There is little knowledge about the specific SARS-CoV-2 antigen (s) employed in the vaccine production. Many known candidates for vaccine development are intended to generate antibodies neutralizing ant-s, inhibiting viral attachment to ACE2 receptor on host cells. However, it is unclear how the different S proteins exploited in various vaccines interact with each other or with the genomic epidemiology of COVID-19. Previous knowledge about the development of SARS-CoV vaccines demonstrates the capabilities for various immune reinforcement impacts, which is controversial and could be useful for vaccine production.

Until the September 2020, 38 vaccines have been tested in clinical trials on humans including, 25 vaccine candidates in phase I, 14 vaccine candidates in phase II, 9 vaccine candidates in phase II, and 3 vaccine candidates approved for early or limited use. Moreover, at least 93 preclinical vaccines are under preclinical studies on animals.

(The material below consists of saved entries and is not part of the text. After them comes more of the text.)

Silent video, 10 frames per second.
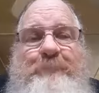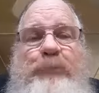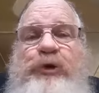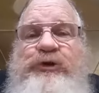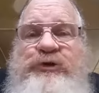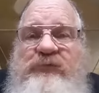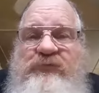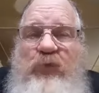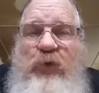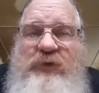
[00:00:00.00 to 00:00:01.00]
push you
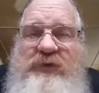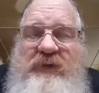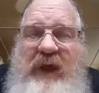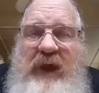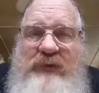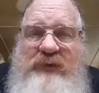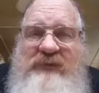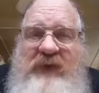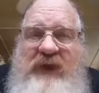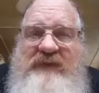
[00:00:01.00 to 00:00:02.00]
forward out
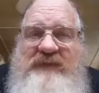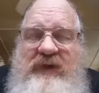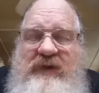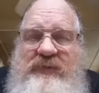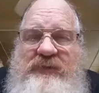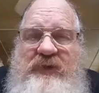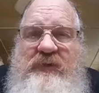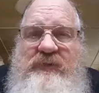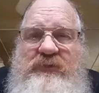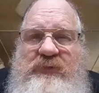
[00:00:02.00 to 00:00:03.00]
of that terrible,
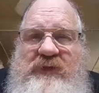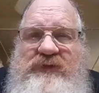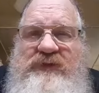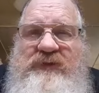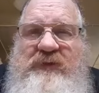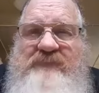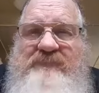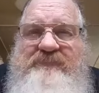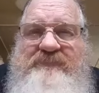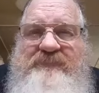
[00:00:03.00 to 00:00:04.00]
terrible relationship.
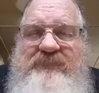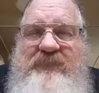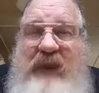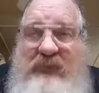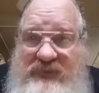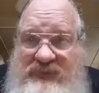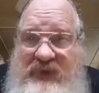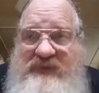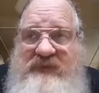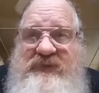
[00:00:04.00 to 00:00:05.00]
That was
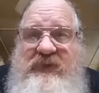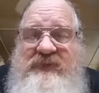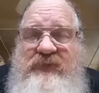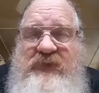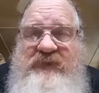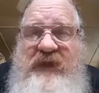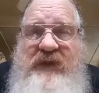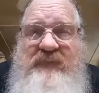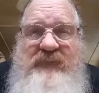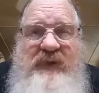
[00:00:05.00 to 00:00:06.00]
necessary for a
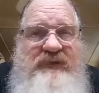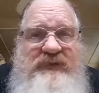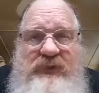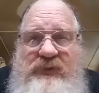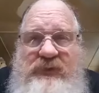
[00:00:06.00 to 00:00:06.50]
time, but is no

Nucleic acids, protein subunits, and viral vectors are novel approaches that meet the prerequisites to overcome the challenges in vaccine development against COVID-19 and allow rapid manufacturing of vaccine. Each vaccine platform and technology Each vaccine technology has its own advantages and disadvantages associated with its manufacturing capacity, stimulating certain immune responses, and safety and efficacy for use in human. The RNA vaccine platform appears promising for developing an effective COVID-19 vaccine. At present, the mRNA vaccine from Moderna TX, Inc., is the biggest phase III trial, with 30,000 participants that is recruited in 87 centers. Considering the unprecedented scale and speed of the COVID-19 pandemic, there is a need for basic alterations from the conventional technologies of vaccine generation (from 10 to 15 years to 1–2 years) to accelerated development, evaluation and production of COVID-19 vaccine at large scale. To this end, simultaneous preclinical, clinical and scale-up fabrication steps are needed to be in parallel. However, the limited information about the immune response of the host to the SARS-CoV-2 is a major challenge. Moreover, viral genetic changes, immune enhancement, vaccine formulation, and age of vaccine recipient are other important challenges to generate an efficient candidate of vaccine for COVID-19 that need to be studied more extensively.

Declaration of Competing Interest

The authors declare that they have no known competing financial interests or personal relationships that could have appeared to influence the work reported in this paper.